## [Directions]
Exclude every picture. Output verbatim the lines from the one containing "(297.67 s to 298.67 s)" to the end of the data.

## [Provided data]

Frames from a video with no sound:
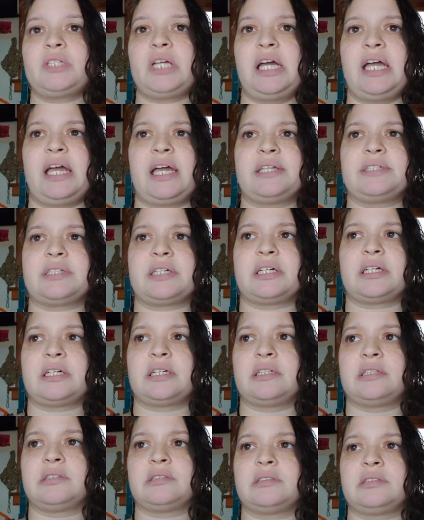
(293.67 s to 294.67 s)
And
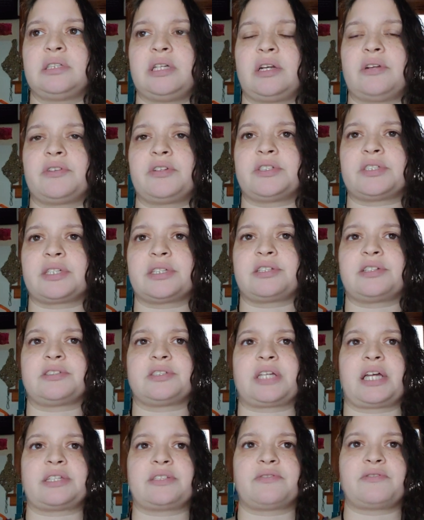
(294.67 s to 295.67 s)

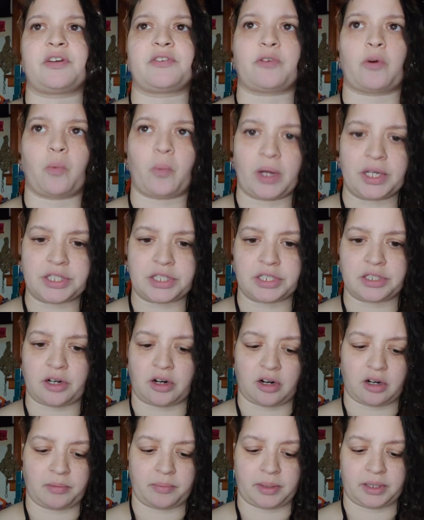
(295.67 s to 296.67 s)
there's lots of different ways to
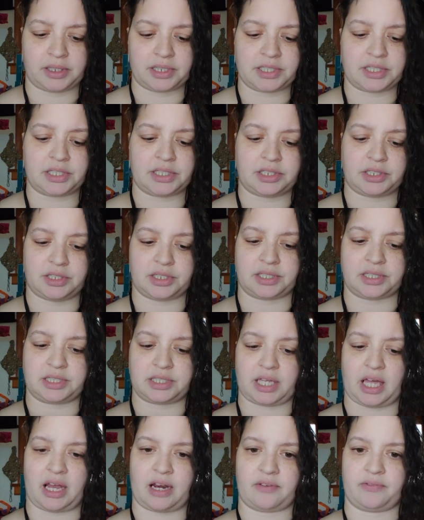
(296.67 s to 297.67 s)
darn, but this is
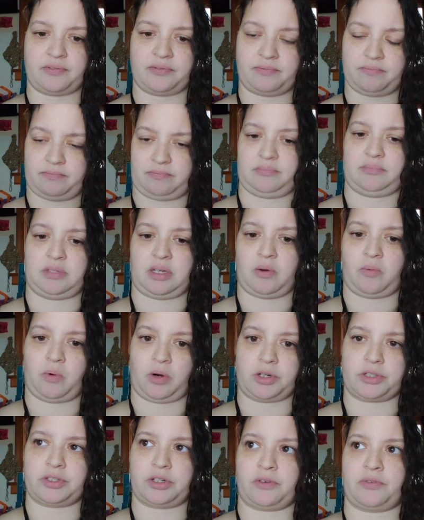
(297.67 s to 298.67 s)
just kind of a
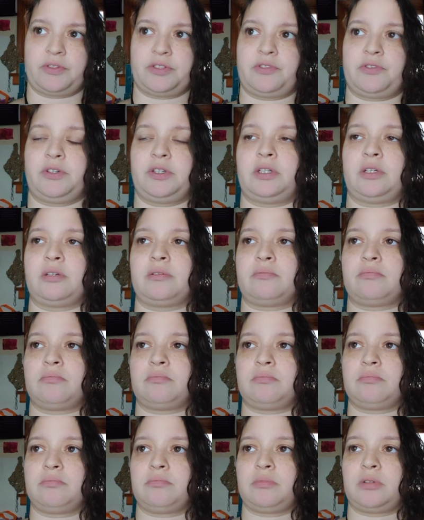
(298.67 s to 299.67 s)
work surface for you to
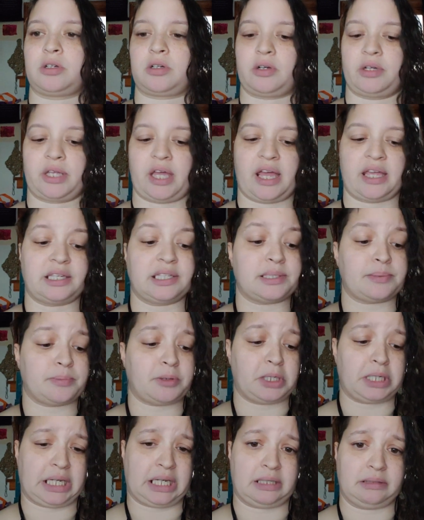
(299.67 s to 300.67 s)
work on, and it's
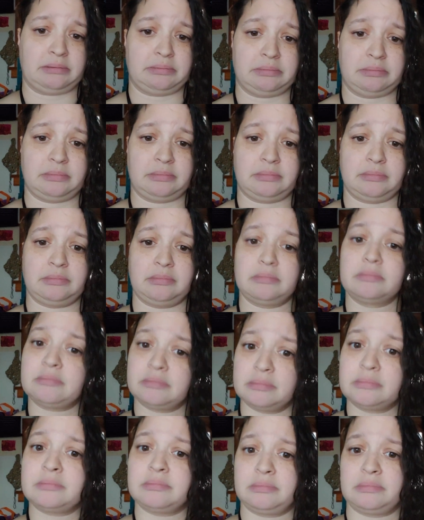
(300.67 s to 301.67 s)
pretty.
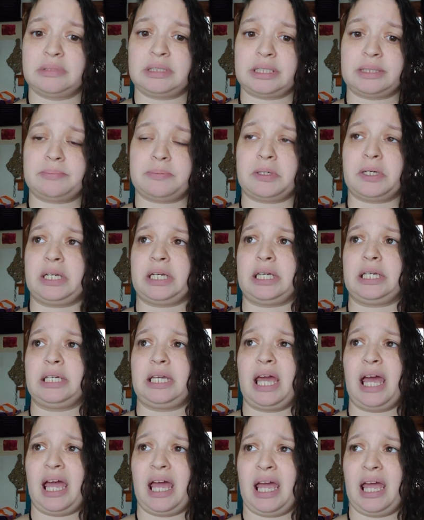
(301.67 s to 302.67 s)
It's pretty.
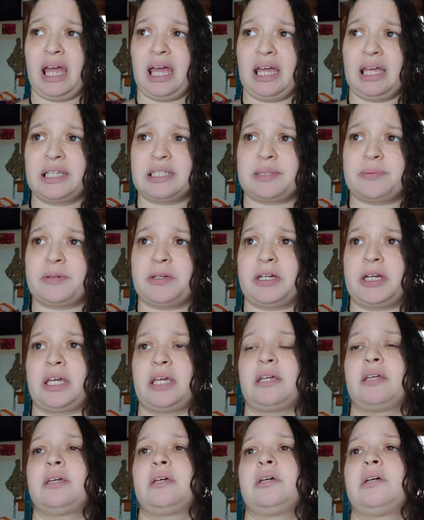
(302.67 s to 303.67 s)
Yeah, it's pretty.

## [Worked solution]
(297.67 s to 298.67 s)
just kind of a
(298.67 s to 299.67 s)
work surface for you to
(299.67 s to 300.67 s)
work on, and it's
(300.67 s to 301.67 s)
pretty.
(301.67 s to 302.67 s)
It's pretty.
(302.67 s to 303.67 s)
Yeah, it's pretty.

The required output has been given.